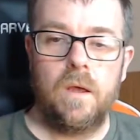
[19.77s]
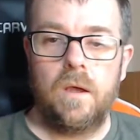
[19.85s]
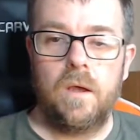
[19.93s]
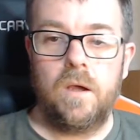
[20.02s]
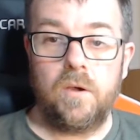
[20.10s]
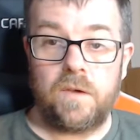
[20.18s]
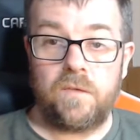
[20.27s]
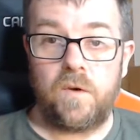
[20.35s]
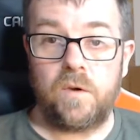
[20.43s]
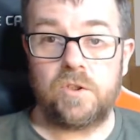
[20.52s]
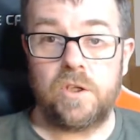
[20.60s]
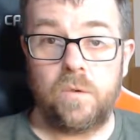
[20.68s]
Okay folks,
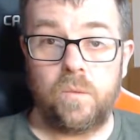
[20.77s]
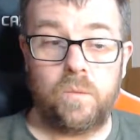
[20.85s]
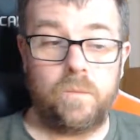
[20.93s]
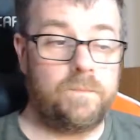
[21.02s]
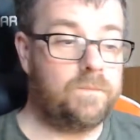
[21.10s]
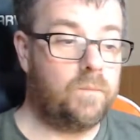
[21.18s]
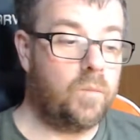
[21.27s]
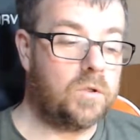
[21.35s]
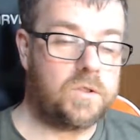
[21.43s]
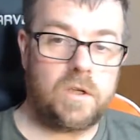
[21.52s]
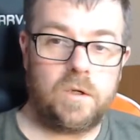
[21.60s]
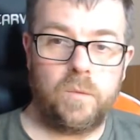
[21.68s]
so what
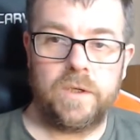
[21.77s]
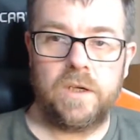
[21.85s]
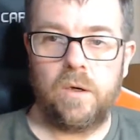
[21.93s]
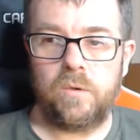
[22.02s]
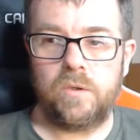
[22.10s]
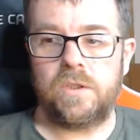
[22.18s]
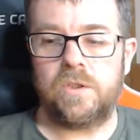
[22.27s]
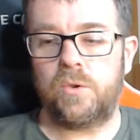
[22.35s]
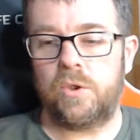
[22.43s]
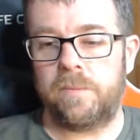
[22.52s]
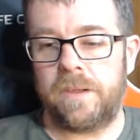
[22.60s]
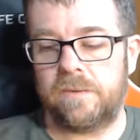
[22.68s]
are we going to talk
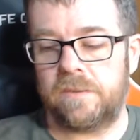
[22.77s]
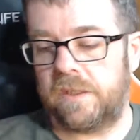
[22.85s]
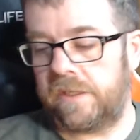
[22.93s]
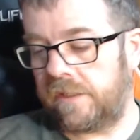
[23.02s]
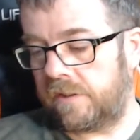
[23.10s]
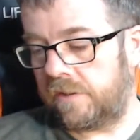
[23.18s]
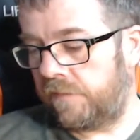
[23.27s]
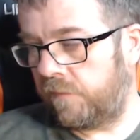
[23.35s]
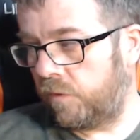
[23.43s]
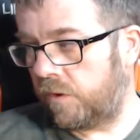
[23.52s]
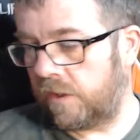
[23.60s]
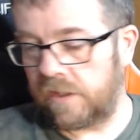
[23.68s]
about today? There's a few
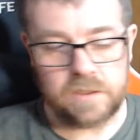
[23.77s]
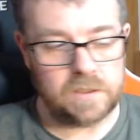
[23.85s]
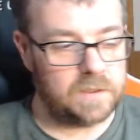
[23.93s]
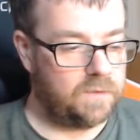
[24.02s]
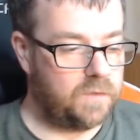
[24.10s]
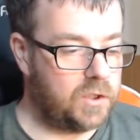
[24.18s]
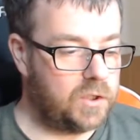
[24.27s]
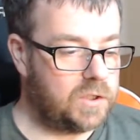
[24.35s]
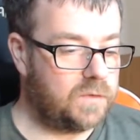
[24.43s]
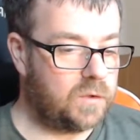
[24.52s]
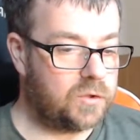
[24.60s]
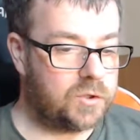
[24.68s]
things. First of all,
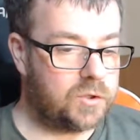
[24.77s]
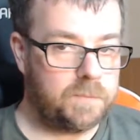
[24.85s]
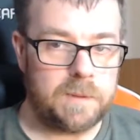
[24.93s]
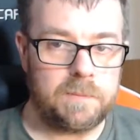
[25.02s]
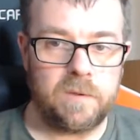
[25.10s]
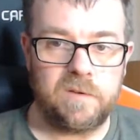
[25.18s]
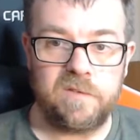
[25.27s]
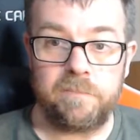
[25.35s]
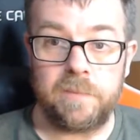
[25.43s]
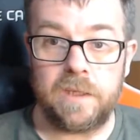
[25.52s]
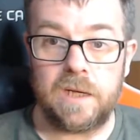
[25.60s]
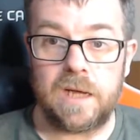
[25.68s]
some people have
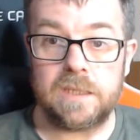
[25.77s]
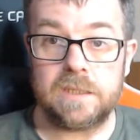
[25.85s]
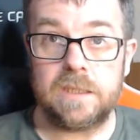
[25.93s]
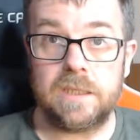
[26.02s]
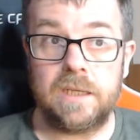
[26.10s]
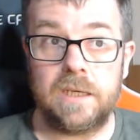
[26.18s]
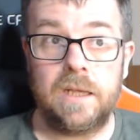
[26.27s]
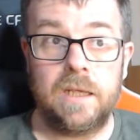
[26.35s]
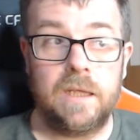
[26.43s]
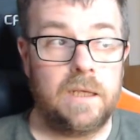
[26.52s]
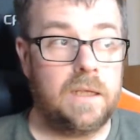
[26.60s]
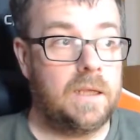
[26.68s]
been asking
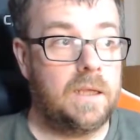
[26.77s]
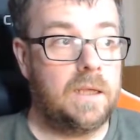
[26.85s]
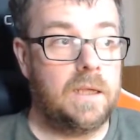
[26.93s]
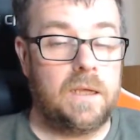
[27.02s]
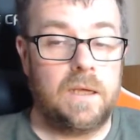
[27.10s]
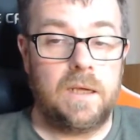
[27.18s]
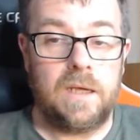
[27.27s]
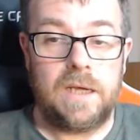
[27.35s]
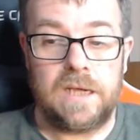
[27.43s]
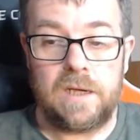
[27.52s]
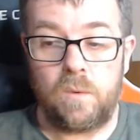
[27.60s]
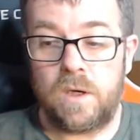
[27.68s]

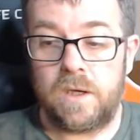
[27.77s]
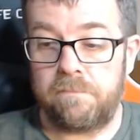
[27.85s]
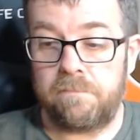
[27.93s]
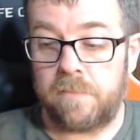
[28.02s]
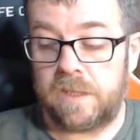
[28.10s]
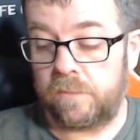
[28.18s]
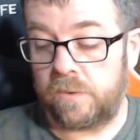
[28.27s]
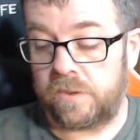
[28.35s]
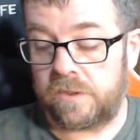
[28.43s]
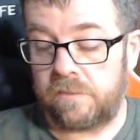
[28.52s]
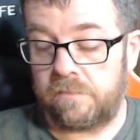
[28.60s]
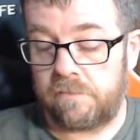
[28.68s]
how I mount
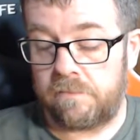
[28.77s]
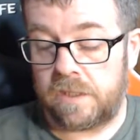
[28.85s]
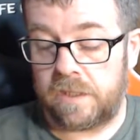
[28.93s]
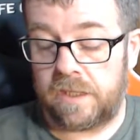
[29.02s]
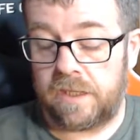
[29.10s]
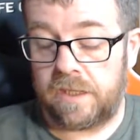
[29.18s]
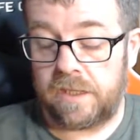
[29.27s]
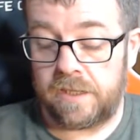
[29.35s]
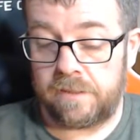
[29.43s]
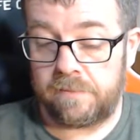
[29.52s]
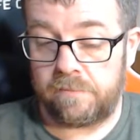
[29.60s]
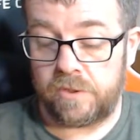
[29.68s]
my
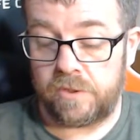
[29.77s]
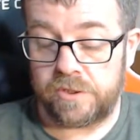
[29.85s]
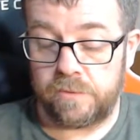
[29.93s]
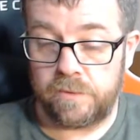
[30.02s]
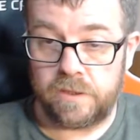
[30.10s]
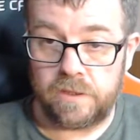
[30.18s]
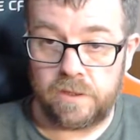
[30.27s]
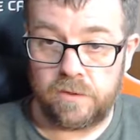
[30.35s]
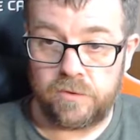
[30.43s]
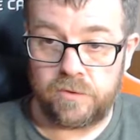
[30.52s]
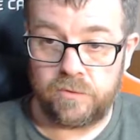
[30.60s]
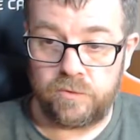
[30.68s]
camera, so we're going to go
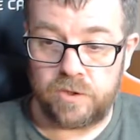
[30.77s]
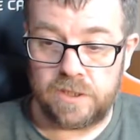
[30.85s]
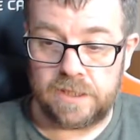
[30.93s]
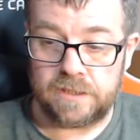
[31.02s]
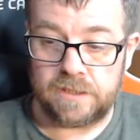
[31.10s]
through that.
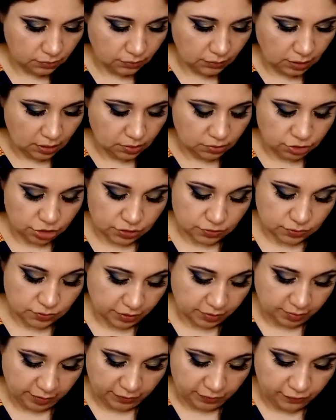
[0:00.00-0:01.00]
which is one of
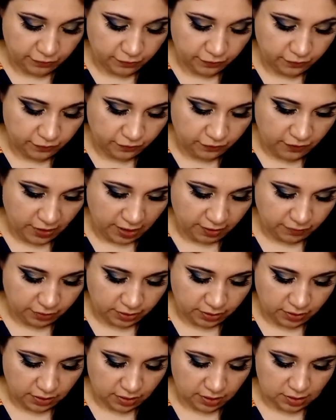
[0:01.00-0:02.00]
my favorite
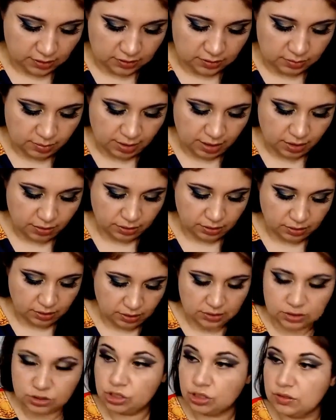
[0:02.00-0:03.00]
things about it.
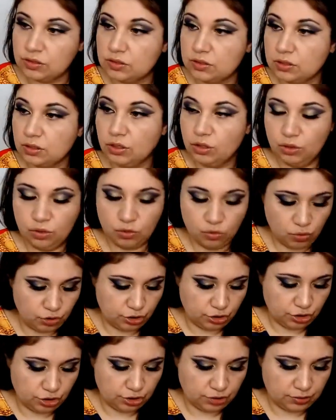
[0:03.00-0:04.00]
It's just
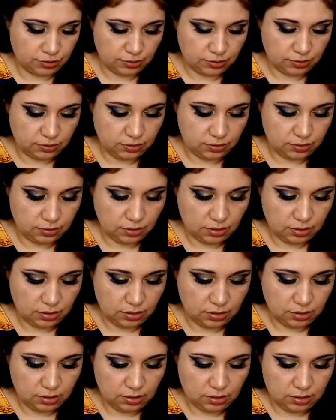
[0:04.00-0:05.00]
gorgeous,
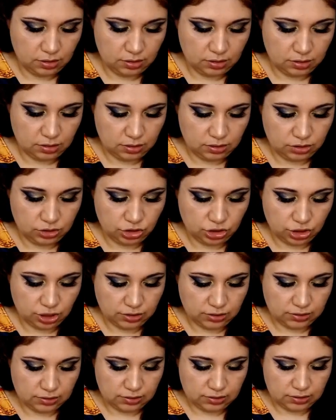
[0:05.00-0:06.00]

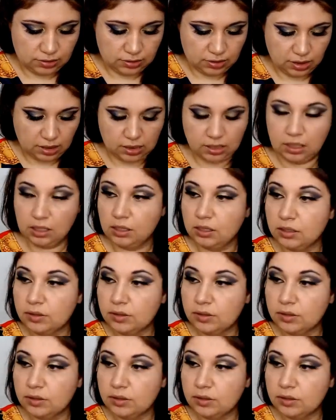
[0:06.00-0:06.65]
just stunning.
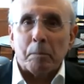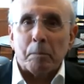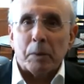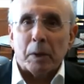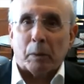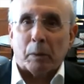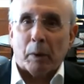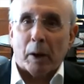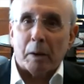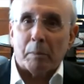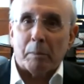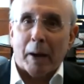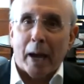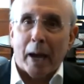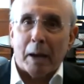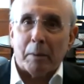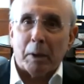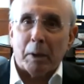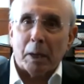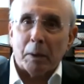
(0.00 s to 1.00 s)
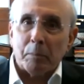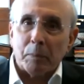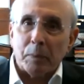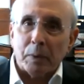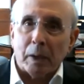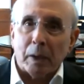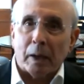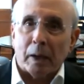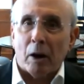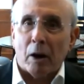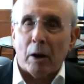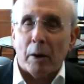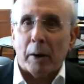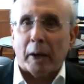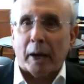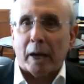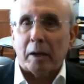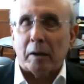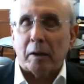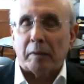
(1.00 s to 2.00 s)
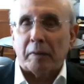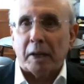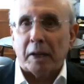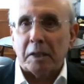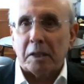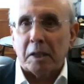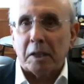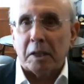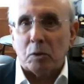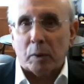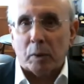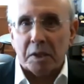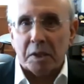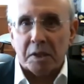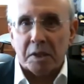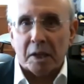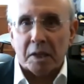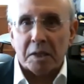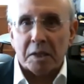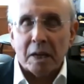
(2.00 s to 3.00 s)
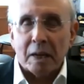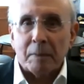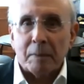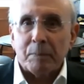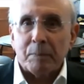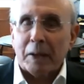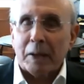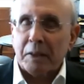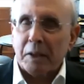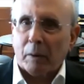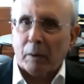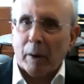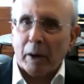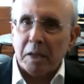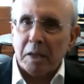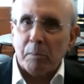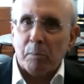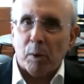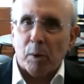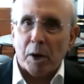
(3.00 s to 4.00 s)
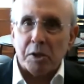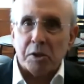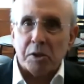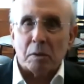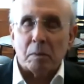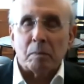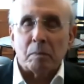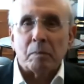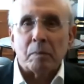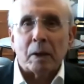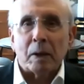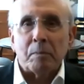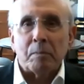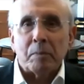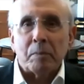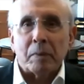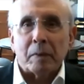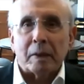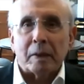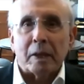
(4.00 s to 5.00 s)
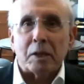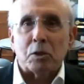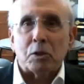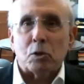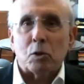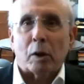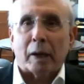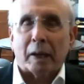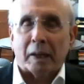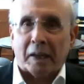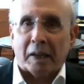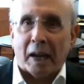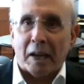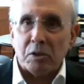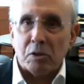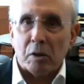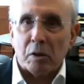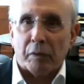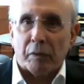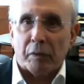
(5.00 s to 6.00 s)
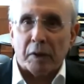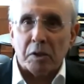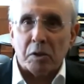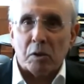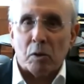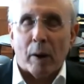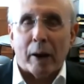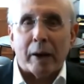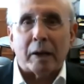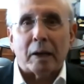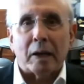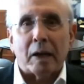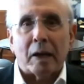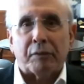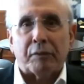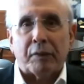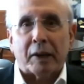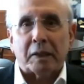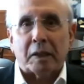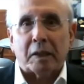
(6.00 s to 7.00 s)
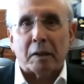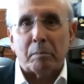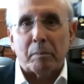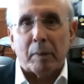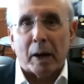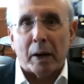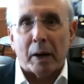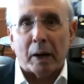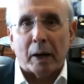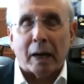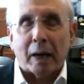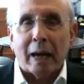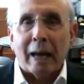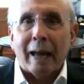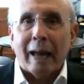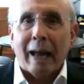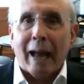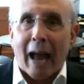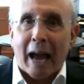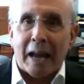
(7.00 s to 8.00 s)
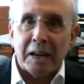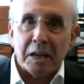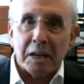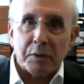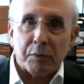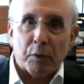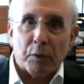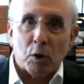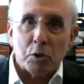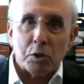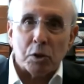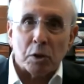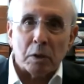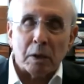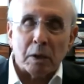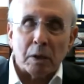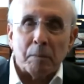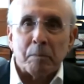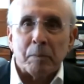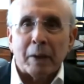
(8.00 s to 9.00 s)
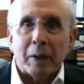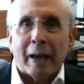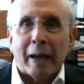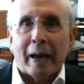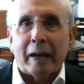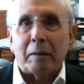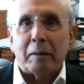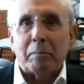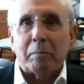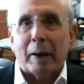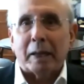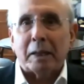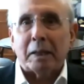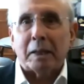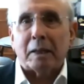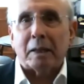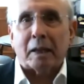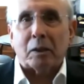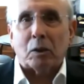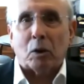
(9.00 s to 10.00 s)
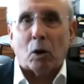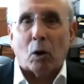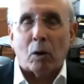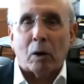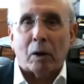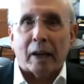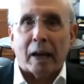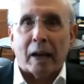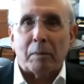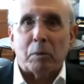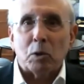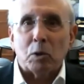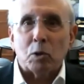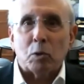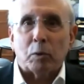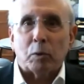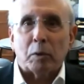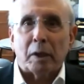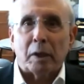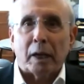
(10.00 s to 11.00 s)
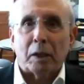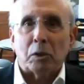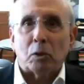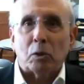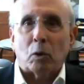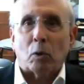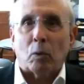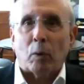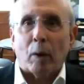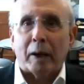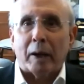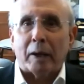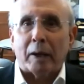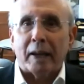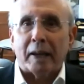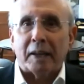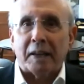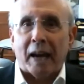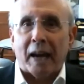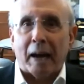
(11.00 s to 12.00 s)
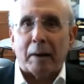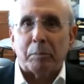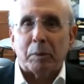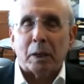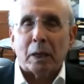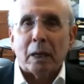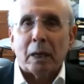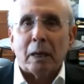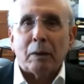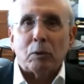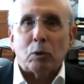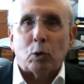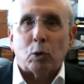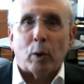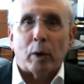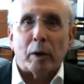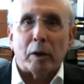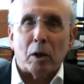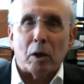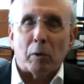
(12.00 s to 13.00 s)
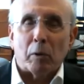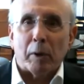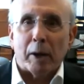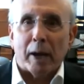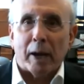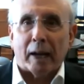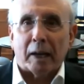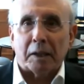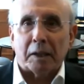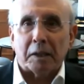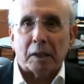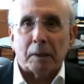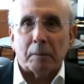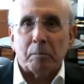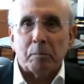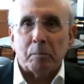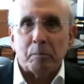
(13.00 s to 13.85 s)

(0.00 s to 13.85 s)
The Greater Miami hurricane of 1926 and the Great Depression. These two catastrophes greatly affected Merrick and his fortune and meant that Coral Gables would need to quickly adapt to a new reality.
────
▶ What to work on: Restate word for word the lines beginning with the one that contains "(10.00 s to 11.00 s)" and ending with the last line of the listing; pictures stay out.

▶ Task output:
(10.00 s to 11.00 s)
(11.00 s to 12.00 s)
(12.00 s to 13.00 s)
(13.00 s to 13.85 s)

(0.00 s to 13.85 s)
The Greater Miami hurricane of 1926 and the Great Depression. These two catastrophes greatly affected Merrick and his fortune and meant that Coral Gables would need to quickly adapt to a new reality.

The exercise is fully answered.